West Virginia won the last meeting, a 21-20 major-bowl saver that Coach Holgorsen and company used to eventually roll into the Orange Bowl as a Big East tri-champion . . . and then roll out of Miami on the smiles brought by a 70-33 win over Clemson.
The country’s college football-showing networks always jumped on the “Brawl Bandwagon” when national coverage was drawn to the WVU-Pittsburgh game. “So close together”, “Recruit the same high school players”, “high school opponents”, “Both sides have had high school teammates that are now on the opposition team”, “ bragging rights for a year”, “They just plain don’t like each other”, and “like nothing better than to spoil the other team’s season”.
It seemed like the appeal of the game had lessened on both sides and in both states as time flew past on its speed of light wings. Both camps sought national prominence instead of only parochial praise. Football shown on cable outlets five nights a week gradually weakened the game’s significance. Beating the other side became a means to get to a larger stage . . . and a possible national championship.
For Pittsburgh or West Virginia University, a win over the other side was not a season-maker or season-breaker. A possible 2-10 season in Morgantown that had wins over Pittsburgh and Marshall would mean little or nothing. A possible 3-9 season in Pittsburgh that had wins over WVU, Miami of Ohio, and Miami of Florida would be akin to having partial season-ticket plans in the left-field upper deck to Pirates games. And the Pirates have endured 19 straight losing seasons.

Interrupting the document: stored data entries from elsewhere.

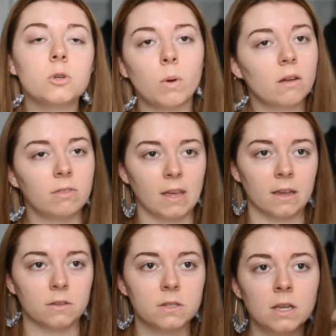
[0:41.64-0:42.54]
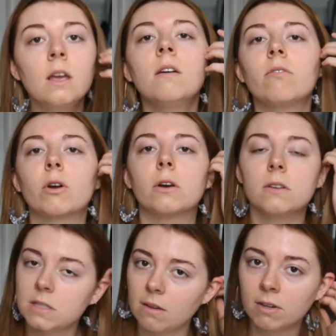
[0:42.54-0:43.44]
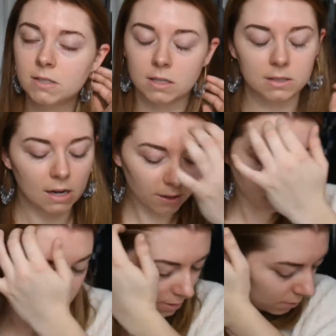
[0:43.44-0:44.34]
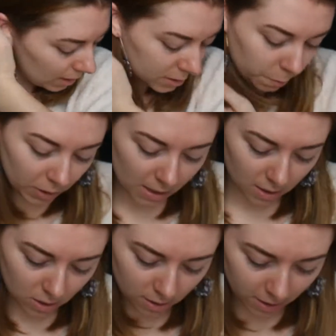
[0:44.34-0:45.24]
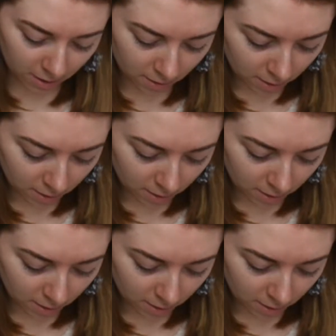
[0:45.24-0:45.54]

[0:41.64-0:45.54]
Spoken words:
12 things for $76, so that's pretty good.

West Virginia will be in the Big 12 and soon Pittsburgh will be in the Atlantic Coast Conference. West Virginia will be hard-pressed to build another “Backyard Brawl” series when the nearest conference opponent is 1,300 miles away. Pittsburgh’s nearest conference opponents will be in College Park, Maryland and Blacksburg, Virginia.

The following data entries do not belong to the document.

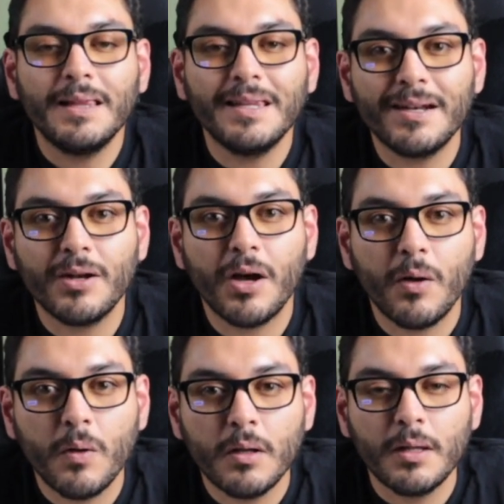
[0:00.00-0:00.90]

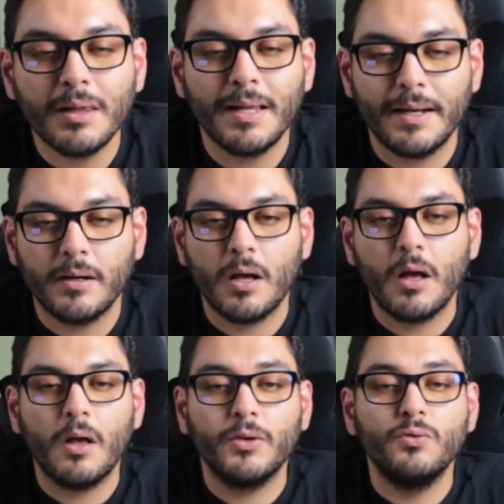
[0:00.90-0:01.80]
Letting
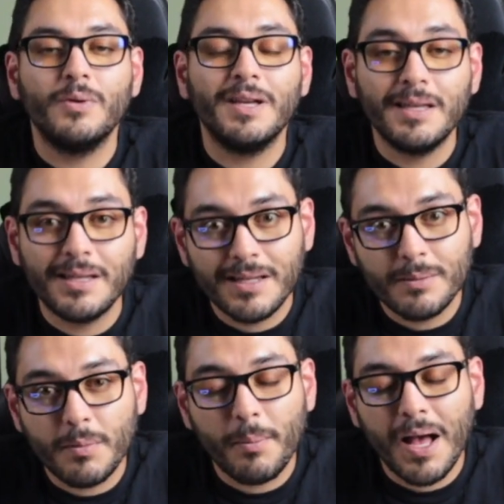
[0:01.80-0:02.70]
all you
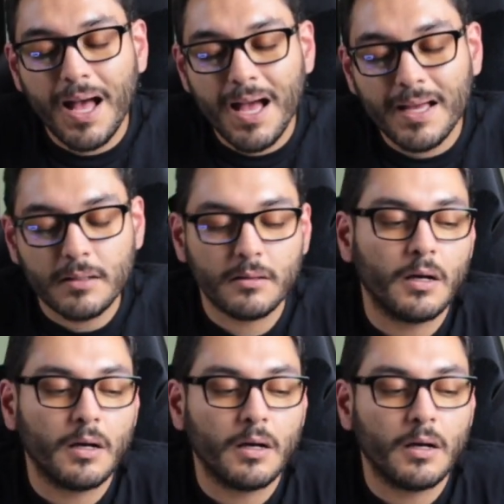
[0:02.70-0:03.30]
in my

Finding common feuds between the Panthers and Terrapins and Panthers and Hokies might take a few dozen seasons to work their ways under the skins of each side.
Travel between Morgantown and Lubbock, Austin, Fort Worth, and Waco in Texas won’t be a dream-filled Interstate trek. Travel between Pittsburgh and Miami and Tallahassee in Florida or Clemson, South Carolia will be more than a puddle jump or cruise over the Star City bridge.
The “brawl” — for now — is as extinct as an All-America quarterback from Harman High playing for the Mountaineers . . . or Beano Cook taking an impartial stance when the subjects of Myron Cope, Jack Fleming, or Iron Mike Ditka are brought before him.